Our society teaches us to express our love by giving presents. This reality rings especially true during this time of year.

The National Retail Federation expects U.S. holiday retail sales to exceed $615 billion this year, yet another increase in how much Americans spend on holiday gifts.

The growing amount of money we are spending on gifts reflects a growing economy. But let’s not delude ourselves. The fact that our economy is growing does not necessarily mean that we are progressing as a society.

One problem inherent in our gift-giving is that we think thoughtful presents take the place of our thoughtful presence. This year, let’s share a different gift with those we love—our full, authentic selves.

In a modern world dominated by smart phones and tablets, text messages, and emails, we tend to be more absent than present. Our bodies are in one place, yet our hearts and minds are somewhere else. We are constantly distracted, and we are constantly making a choice to distract ourselves.

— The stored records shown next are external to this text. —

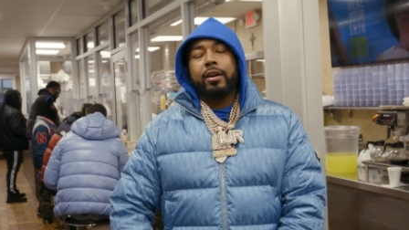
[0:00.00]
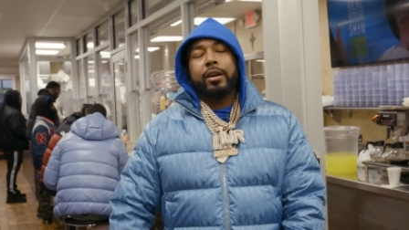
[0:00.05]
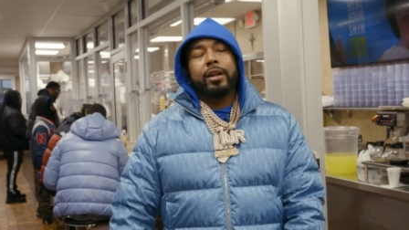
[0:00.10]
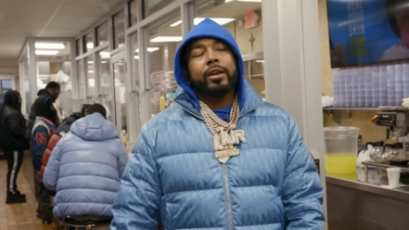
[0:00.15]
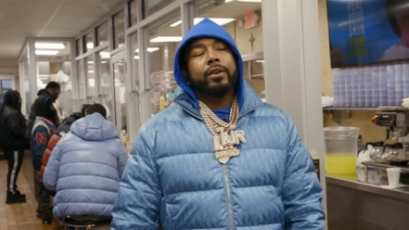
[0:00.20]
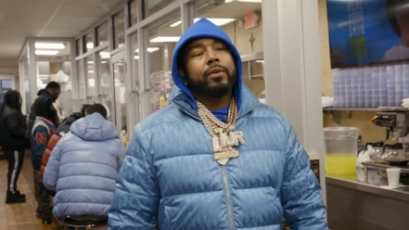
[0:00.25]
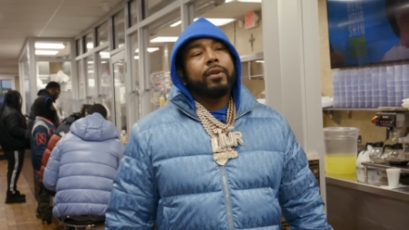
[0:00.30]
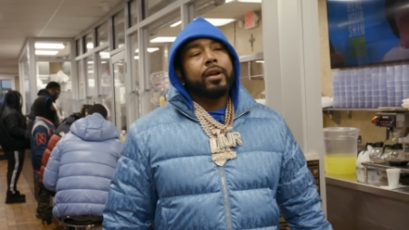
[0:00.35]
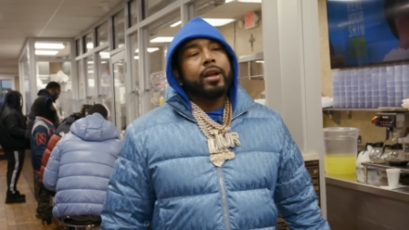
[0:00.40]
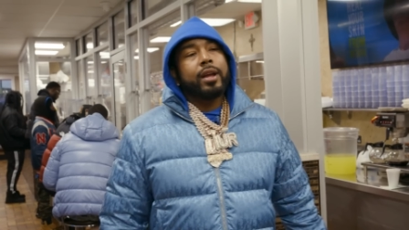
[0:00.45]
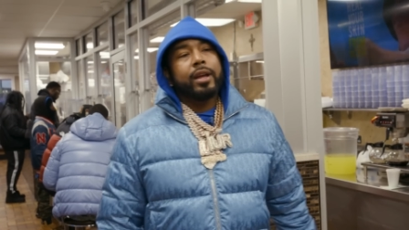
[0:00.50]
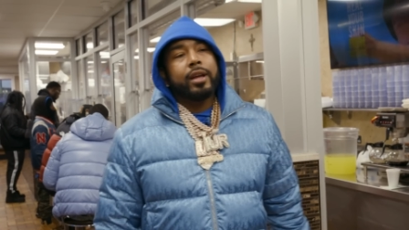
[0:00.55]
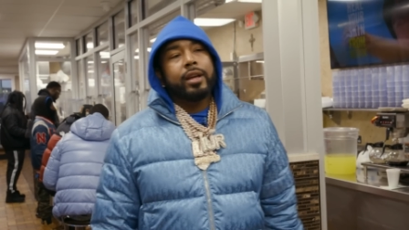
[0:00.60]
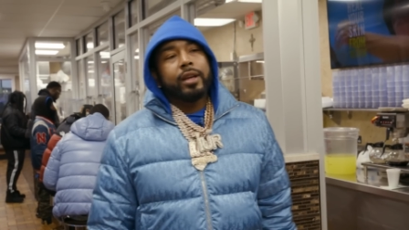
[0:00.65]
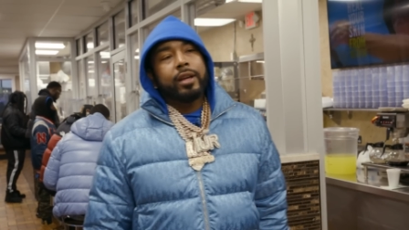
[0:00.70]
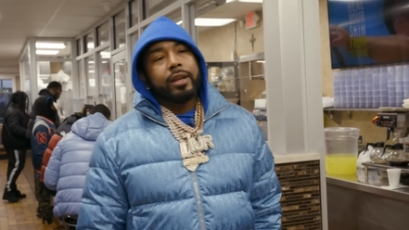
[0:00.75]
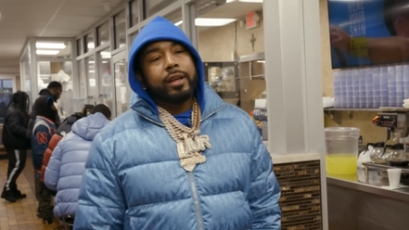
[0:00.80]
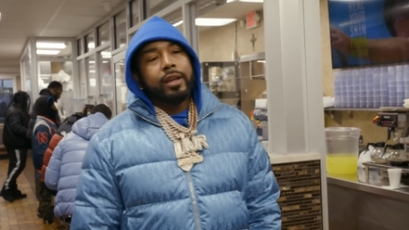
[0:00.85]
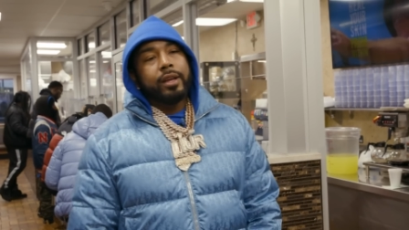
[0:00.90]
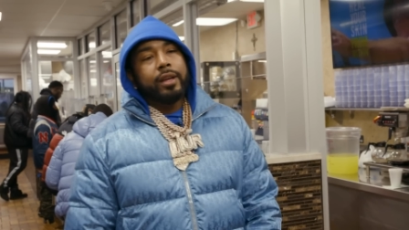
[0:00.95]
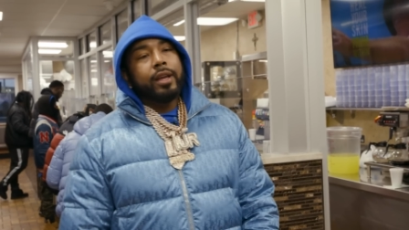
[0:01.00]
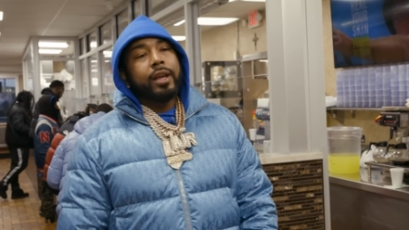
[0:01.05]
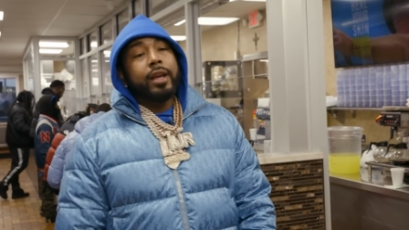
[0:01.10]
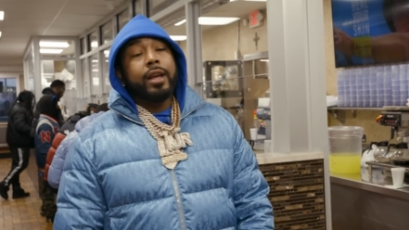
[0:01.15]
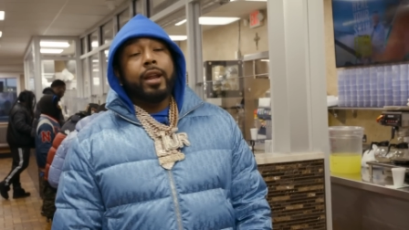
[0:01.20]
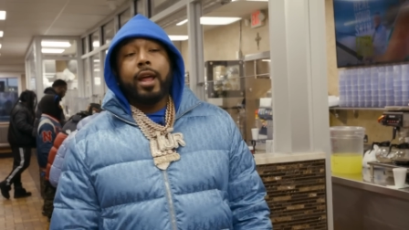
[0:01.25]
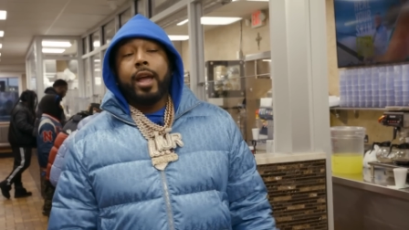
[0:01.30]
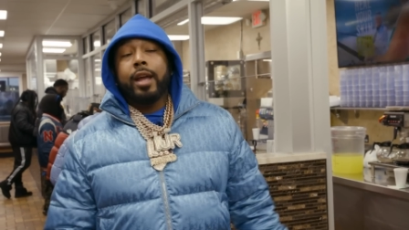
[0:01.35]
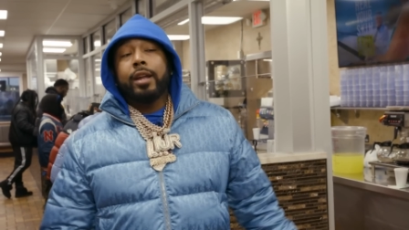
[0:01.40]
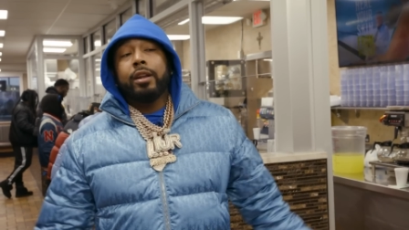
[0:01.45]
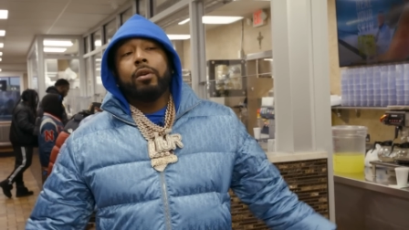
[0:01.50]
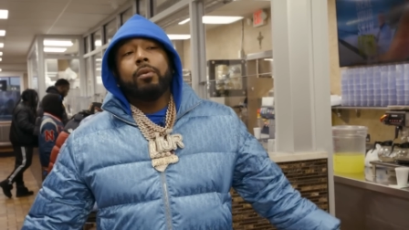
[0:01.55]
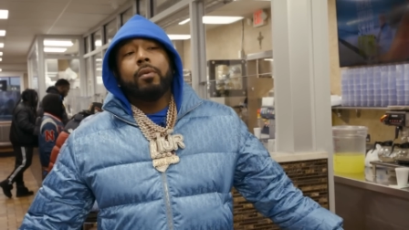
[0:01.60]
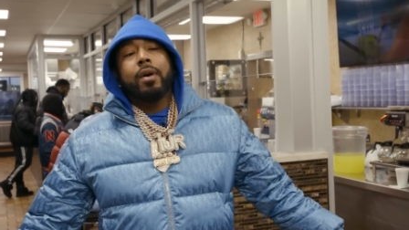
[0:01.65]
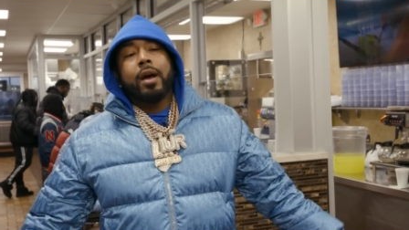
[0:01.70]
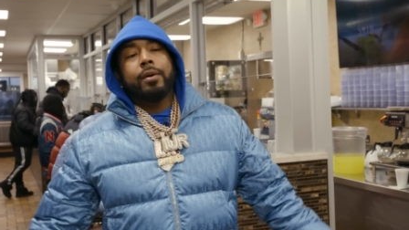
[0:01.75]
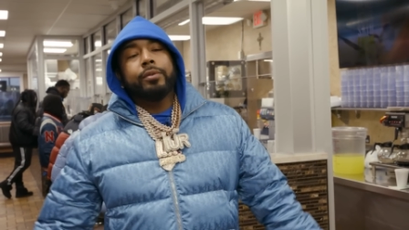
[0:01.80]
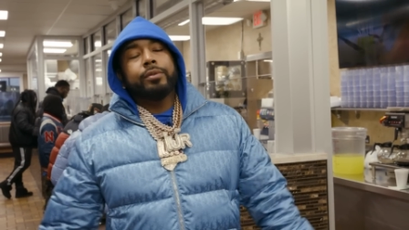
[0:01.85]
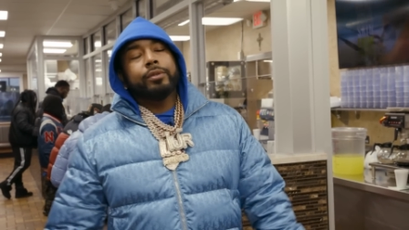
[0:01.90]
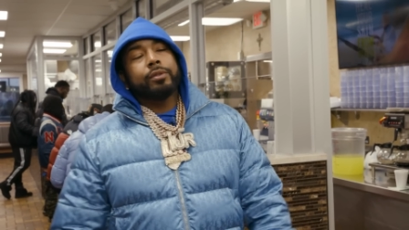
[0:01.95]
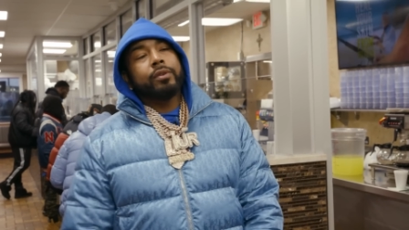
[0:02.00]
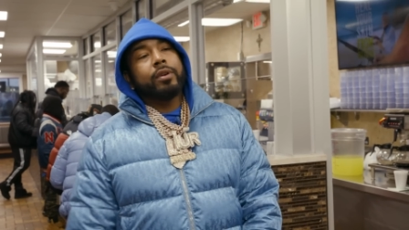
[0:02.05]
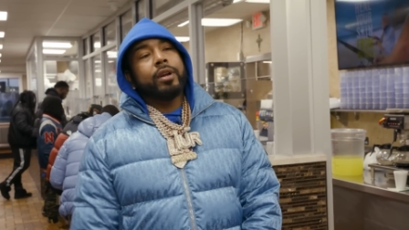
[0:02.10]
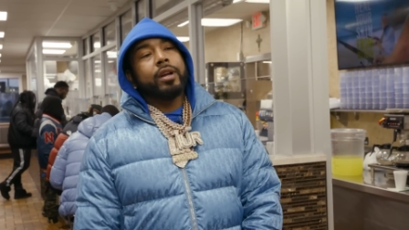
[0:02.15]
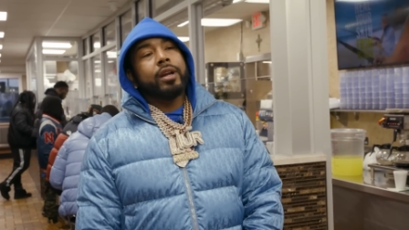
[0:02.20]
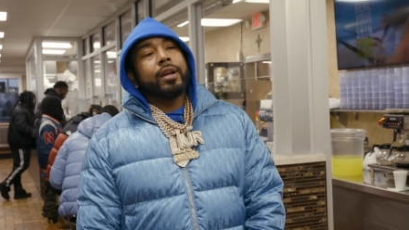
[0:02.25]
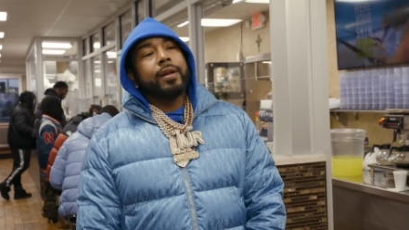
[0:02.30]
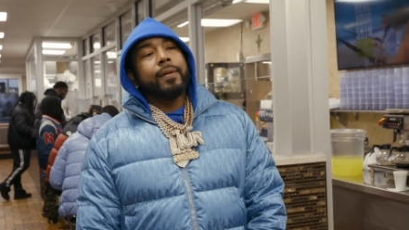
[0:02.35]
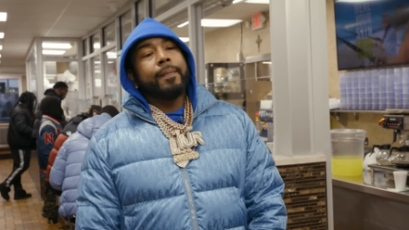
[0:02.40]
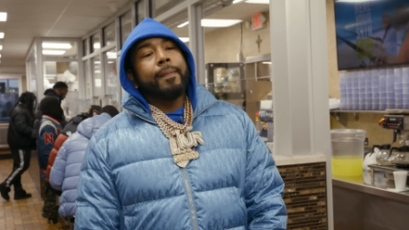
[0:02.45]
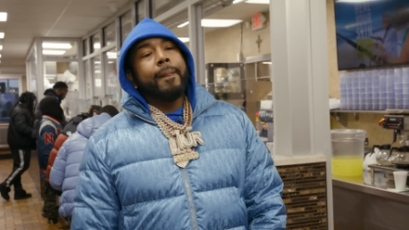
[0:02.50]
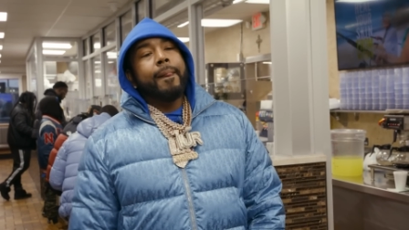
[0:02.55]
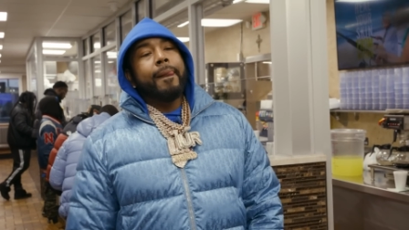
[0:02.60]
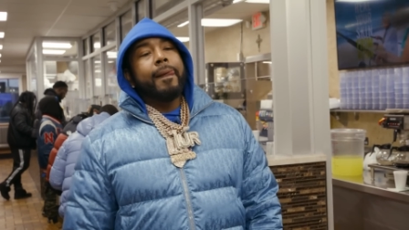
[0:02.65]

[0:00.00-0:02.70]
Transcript: started crying. And I didn't know why I was crying.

Professor Omid Safi describes our collective malady as “the dis-ease of being busy.” And as he points out, this dis-ease is destroying our relationships.

We all know that there’s a trade off. For every minute we choose to spend in virtual reality, we lose a minute to work on our actual selves. It seems to me like an inverse relationship: The more connected we are with the digital world, the less connected we are from one another.

No material gift can replace your being present for those you love. And to someone who loves you, your attention and presence is the one unique gift that no one else can offer.

The distractions of our high-paced world are not just damaging for our relationships – they are also destroying our spiritual selves. We have become addicted to such distractions and have become afraid of spending time alone with ourselves. Most of us are uncomfortable with the practice of reflection and introspection.

It feels like the more connected we are with the digital world, the less connected we are with ourselves.

It is difficult for us to break through our habits of distraction and absent-mindedness, especially when we know the world is at our fingertips. We delude ourselves into living a virtual life, dictated by the ups and downs of the virtual world.

This holiday season, let’s give ourselves—and those we love most—a gift that cannot be imitated, replicated, or replaced by anyone else in the world, and one that is more fulfilling than anything you could possibly find in a store. Let’s give our full authentic selves; let’s practice being mindful and wholly present when in the presence of those we love.

In recognizing the brevity and beauty of life, let’s recognize every breath we inhale as an opportunity to be fully present, and every breath we exhale as an opportunity to share our best selves with our loved ones. It’s about time we give one another the presence that we all want and deserve.

We are often told that it is in giving that we receive. Let’s turn this cliché into a reality this holiday season. Let’s offer our wholehearted presence to others, and in doing so, let’s reward our own selves with the gift of wholeness.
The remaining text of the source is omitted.